[DATA FOR THIS EXERCISE]

● ● ● ● ●

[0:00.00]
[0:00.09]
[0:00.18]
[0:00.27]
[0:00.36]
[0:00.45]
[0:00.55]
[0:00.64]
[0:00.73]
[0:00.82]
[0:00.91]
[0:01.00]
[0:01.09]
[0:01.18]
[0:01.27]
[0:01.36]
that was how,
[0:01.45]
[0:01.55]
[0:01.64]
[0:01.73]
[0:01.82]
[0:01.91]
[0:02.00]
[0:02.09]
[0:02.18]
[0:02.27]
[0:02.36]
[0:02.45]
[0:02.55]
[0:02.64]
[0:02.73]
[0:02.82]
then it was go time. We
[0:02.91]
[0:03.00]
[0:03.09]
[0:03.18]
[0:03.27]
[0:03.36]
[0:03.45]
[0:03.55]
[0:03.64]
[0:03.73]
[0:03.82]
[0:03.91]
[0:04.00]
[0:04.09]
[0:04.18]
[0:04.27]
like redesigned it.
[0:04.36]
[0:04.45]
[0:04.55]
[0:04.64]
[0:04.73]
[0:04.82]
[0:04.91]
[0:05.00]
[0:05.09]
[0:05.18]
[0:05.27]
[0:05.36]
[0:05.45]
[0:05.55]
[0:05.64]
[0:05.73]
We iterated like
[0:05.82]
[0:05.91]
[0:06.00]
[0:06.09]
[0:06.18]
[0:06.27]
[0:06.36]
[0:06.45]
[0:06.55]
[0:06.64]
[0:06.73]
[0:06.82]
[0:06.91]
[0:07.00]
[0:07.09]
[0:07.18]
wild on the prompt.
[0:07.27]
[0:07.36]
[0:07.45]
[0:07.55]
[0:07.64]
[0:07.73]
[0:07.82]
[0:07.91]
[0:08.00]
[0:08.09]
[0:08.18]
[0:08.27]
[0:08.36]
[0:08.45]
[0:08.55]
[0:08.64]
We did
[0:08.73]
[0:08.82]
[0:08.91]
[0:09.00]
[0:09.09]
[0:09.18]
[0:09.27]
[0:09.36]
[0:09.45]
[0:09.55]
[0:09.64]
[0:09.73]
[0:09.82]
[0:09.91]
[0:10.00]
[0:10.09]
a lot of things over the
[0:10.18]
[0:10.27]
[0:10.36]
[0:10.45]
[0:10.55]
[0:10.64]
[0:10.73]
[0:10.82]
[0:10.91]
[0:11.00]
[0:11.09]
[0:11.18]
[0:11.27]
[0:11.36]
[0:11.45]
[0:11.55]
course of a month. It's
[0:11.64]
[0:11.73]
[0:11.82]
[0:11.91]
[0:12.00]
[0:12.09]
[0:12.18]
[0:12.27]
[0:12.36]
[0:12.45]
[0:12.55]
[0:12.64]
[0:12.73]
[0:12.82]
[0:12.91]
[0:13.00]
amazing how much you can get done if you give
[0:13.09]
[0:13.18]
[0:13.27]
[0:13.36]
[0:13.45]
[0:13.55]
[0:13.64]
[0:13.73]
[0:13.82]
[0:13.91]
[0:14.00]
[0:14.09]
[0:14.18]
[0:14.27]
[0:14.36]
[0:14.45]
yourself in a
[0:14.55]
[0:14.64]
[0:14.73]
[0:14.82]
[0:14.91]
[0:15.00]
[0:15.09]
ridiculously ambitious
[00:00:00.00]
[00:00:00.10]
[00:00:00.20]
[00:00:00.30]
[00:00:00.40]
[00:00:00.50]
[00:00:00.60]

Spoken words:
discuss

● ● ● ● ●

[TASK REQUIREMENTS] The answer must consist of all the entries, copied exactly.

[ANSWER FOR THE TASK]
[0:00.00]
[0:00.09]
[0:00.18]
[0:00.27]
[0:00.36]
[0:00.45]
[0:00.55]
[0:00.64]
[0:00.73]
[0:00.82]
[0:00.91]
[0:01.00]
[0:01.09]
[0:01.18]
[0:01.27]
[0:01.36]
that was how,
[0:01.45]
[0:01.55]
[0:01.64]
[0:01.73]
[0:01.82]
[0:01.91]
[0:02.00]
[0:02.09]
[0:02.18]
[0:02.27]
[0:02.36]
[0:02.45]
[0:02.55]
[0:02.64]
[0:02.73]
[0:02.82]
then it was go time. We
[0:02.91]
[0:03.00]
[0:03.09]
[0:03.18]
[0:03.27]
[0:03.36]
[0:03.45]
[0:03.55]
[0:03.64]
[0:03.73]
[0:03.82]
[0:03.91]
[0:04.00]
[0:04.09]
[0:04.18]
[0:04.27]
like redesigned it.
[0:04.36]
[0:04.45]
[0:04.55]
[0:04.64]
[0:04.73]
[0:04.82]
[0:04.91]
[0:05.00]
[0:05.09]
[0:05.18]
[0:05.27]
[0:05.36]
[0:05.45]
[0:05.55]
[0:05.64]
[0:05.73]
We iterated like
[0:05.82]
[0:05.91]
[0:06.00]
[0:06.09]
[0:06.18]
[0:06.27]
[0:06.36]
[0:06.45]
[0:06.55]
[0:06.64]
[0:06.73]
[0:06.82]
[0:06.91]
[0:07.00]
[0:07.09]
[0:07.18]
wild on the prompt.
[0:07.27]
[0:07.36]
[0:07.45]
[0:07.55]
[0:07.64]
[0:07.73]
[0:07.82]
[0:07.91]
[0:08.00]
[0:08.09]
[0:08.18]
[0:08.27]
[0:08.36]
[0:08.45]
[0:08.55]
[0:08.64]
We did
[0:08.73]
[0:08.82]
[0:08.91]
[0:09.00]
[0:09.09]
[0:09.18]
[0:09.27]
[0:09.36]
[0:09.45]
[0:09.55]
[0:09.64]
[0:09.73]
[0:09.82]
[0:09.91]
[0:10.00]
[0:10.09]
a lot of things over the
[0:10.18]
[0:10.27]
[0:10.36]
[0:10.45]
[0:10.55]
[0:10.64]
[0:10.73]
[0:10.82]
[0:10.91]
[0:11.00]
[0:11.09]
[0:11.18]
[0:11.27]
[0:11.36]
[0:11.45]
[0:11.55]
course of a month. It's
[0:11.64]
[0:11.73]
[0:11.82]
[0:11.91]
[0:12.00]
[0:12.09]
[0:12.18]
[0:12.27]
[0:12.36]
[0:12.45]
[0:12.55]
[0:12.64]
[0:12.73]
[0:12.82]
[0:12.91]
[0:13.00]
amazing how much you can get done if you give
[0:13.09]
[0:13.18]
[0:13.27]
[0:13.36]
[0:13.45]
[0:13.55]
[0:13.64]
[0:13.73]
[0:13.82]
[0:13.91]
[0:14.00]
[0:14.09]
[0:14.18]
[0:14.27]
[0:14.36]
[0:14.45]
yourself in a
[0:14.55]
[0:14.64]
[0:14.73]
[0:14.82]
[0:14.91]
[0:15.00]
[0:15.09]
ridiculously ambitious
[00:00:00.00]
[00:00:00.10]
[00:00:00.20]
[00:00:00.30]
[00:00:00.40]
[00:00:00.50]
[00:00:00.60]

Spoken words:
discuss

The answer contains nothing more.